- Relator(a)
- Ministro João Otávio de Noronha
- Órgão julgador
- Terceira Turma
- Data do julgamento
- 08/03/2016
- Data de publicação
- 14/03/2016
STJ – Acórdão, Rel. Ministro João Otávio de Noronha, Terceira Turma, j. 08/03/2016, p. 14/03/2016
PROCESSUAL CIVIL. EMBARGOS DECLARATÓRIOS. PRINCÍPIO DA FUNGIBILIDADE. AGRAVO REGIMENTAL. AÇÃO DE COBRANÇA. SEGURO OBRIGATÓRIO. DPVAT. COMPLEMENTAÇÃO DE VALOR. PRESCRIÇÃO. PRAZO TRIENAL. TERMO INICIAL. DATA DO PAGAMENTO PARCIAL. APLICAÇÃO DA REGRA DE TRANSIÇÃO PREVISTA NO ART. 2.028 DO ATUAL CÓDIGO CIVIL. LITIGÂNCIA DE MÁ-FÉ. APLICAÇÃO DE MULTA NA INSTÂNCIA ORDINÁRIA. REVISÃO DE PROVAS. IMPOSSIBILIDADE. MANUTENÇÃO DA MULTA. 1. Admitem-se como agravo regimental embargos de declaração opostos a decisão monocrática.
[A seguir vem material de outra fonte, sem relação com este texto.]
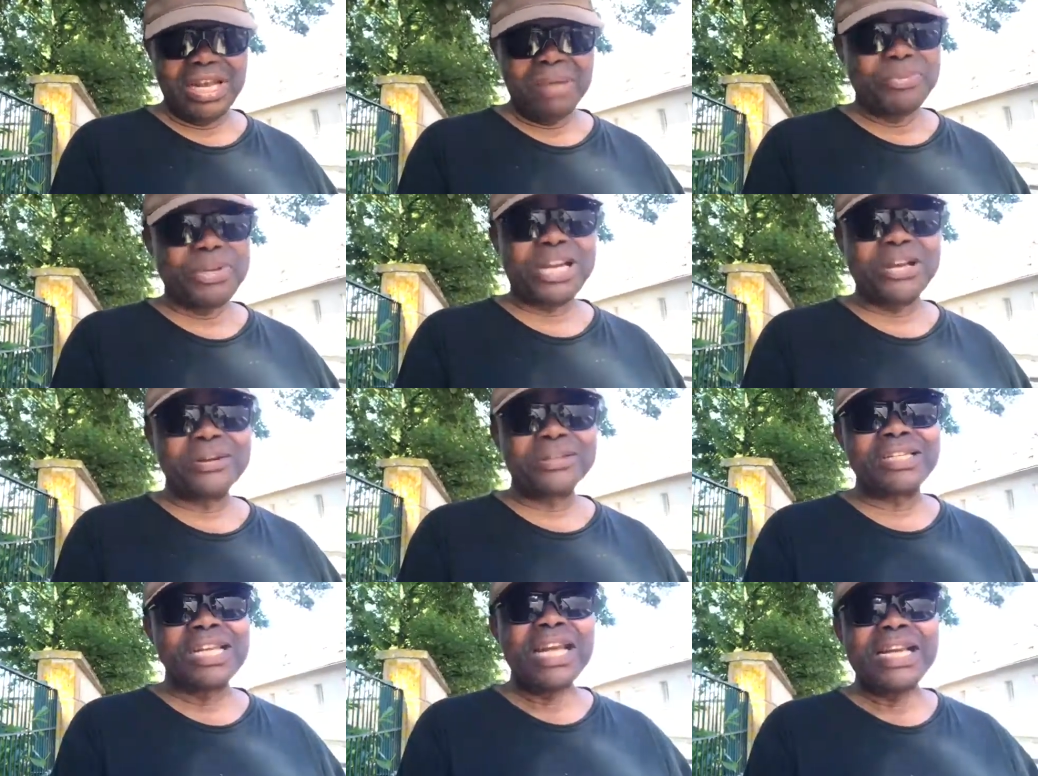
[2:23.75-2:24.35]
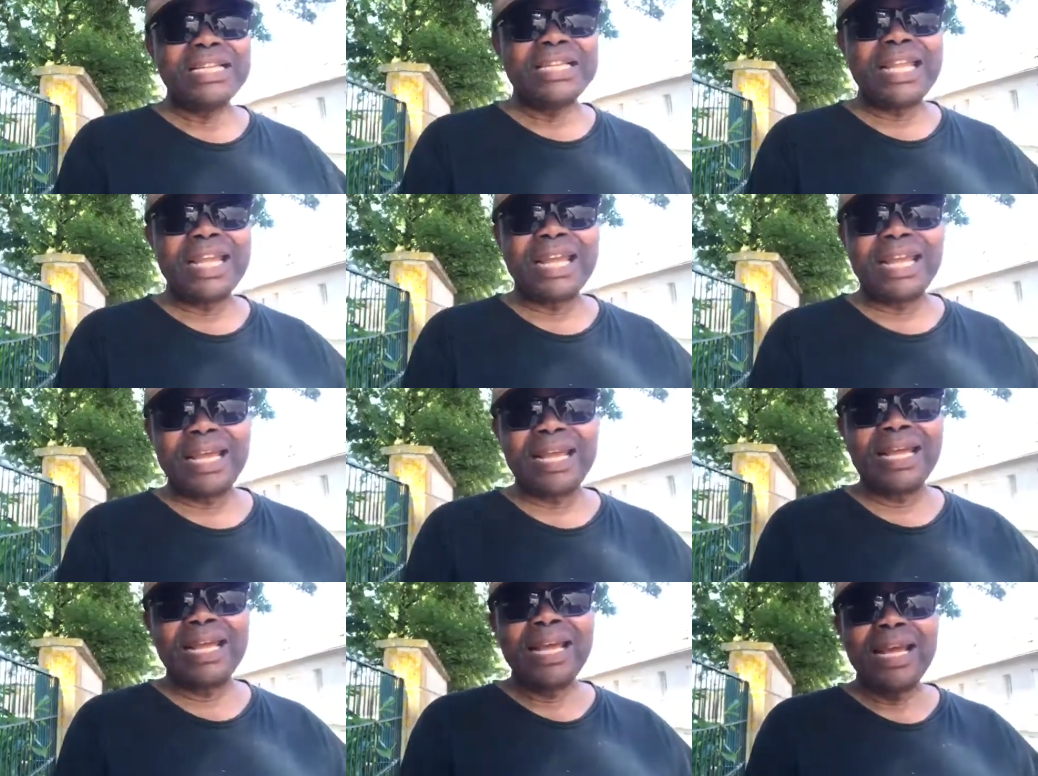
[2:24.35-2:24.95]
because
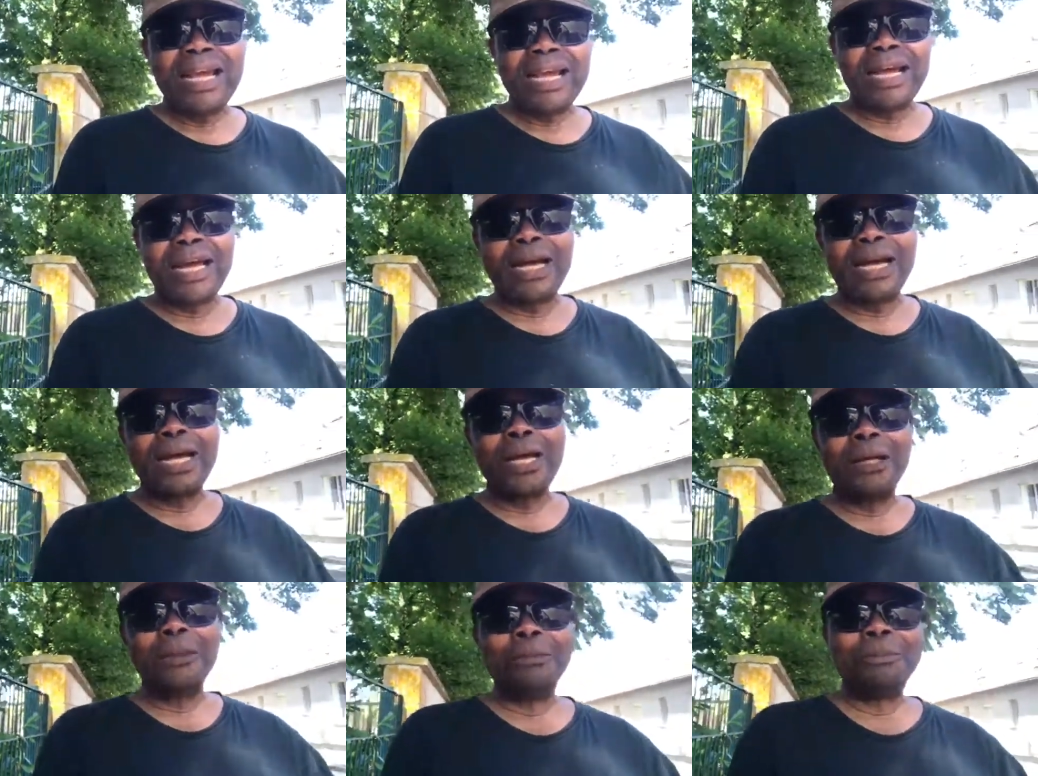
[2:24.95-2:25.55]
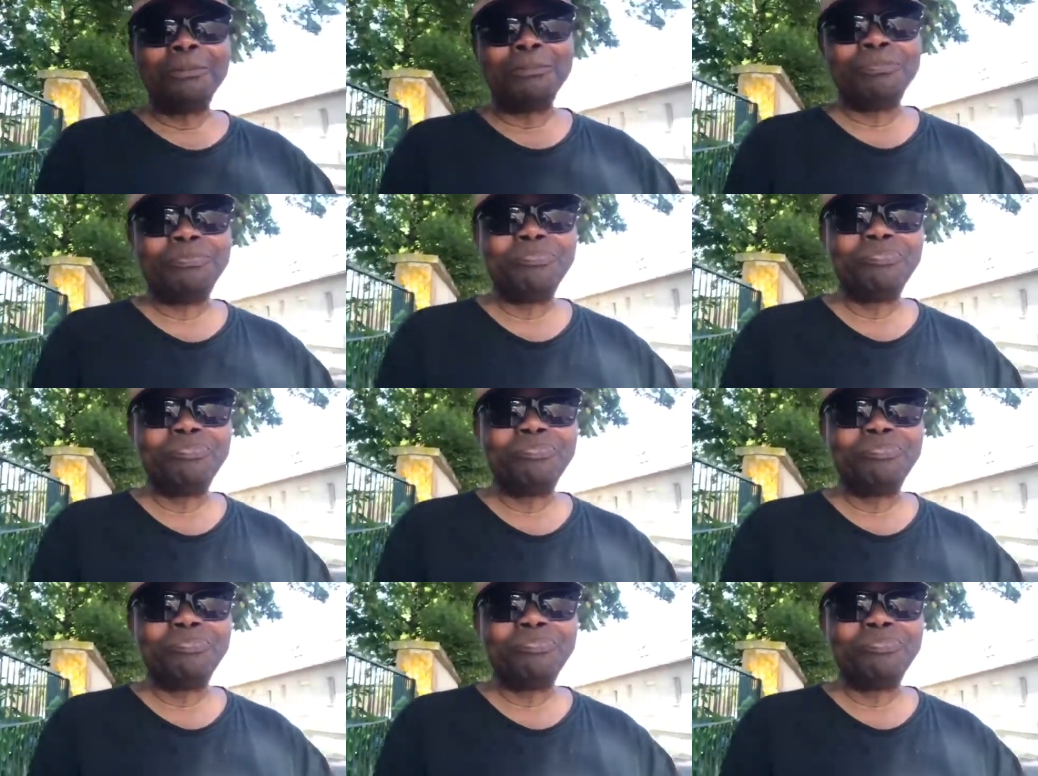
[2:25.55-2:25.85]
the um,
Princípios da economia processual e da fungibilidade. 2. "A pretensão de cobrança e a pretensão a diferenças de valores do seguro obrigatório (DPVAT) prescrevem em três anos, sendo o termo inicial, no último caso, o pagamento administrativo considerado a menor" (REsp n. 1.418.347/MG, submetido ao regime do art. 543-C do CPC). 3. Incide a Súmula n. 7 do STJ na hipótese em que o acolhimento da tese defendida no recurso especial reclama a análise dos elementos probatórios produzidos ao longo da demanda. 4. Embargos de declaração recebidos como agravo regimental, ao qual se nega provimento. (EDcl no REsp n. 1.498.498/RS, relator Ministro João Otávio de Noronha, Terceira Turma, julgado em 8/3/2016, DJe de 14/3/2016.)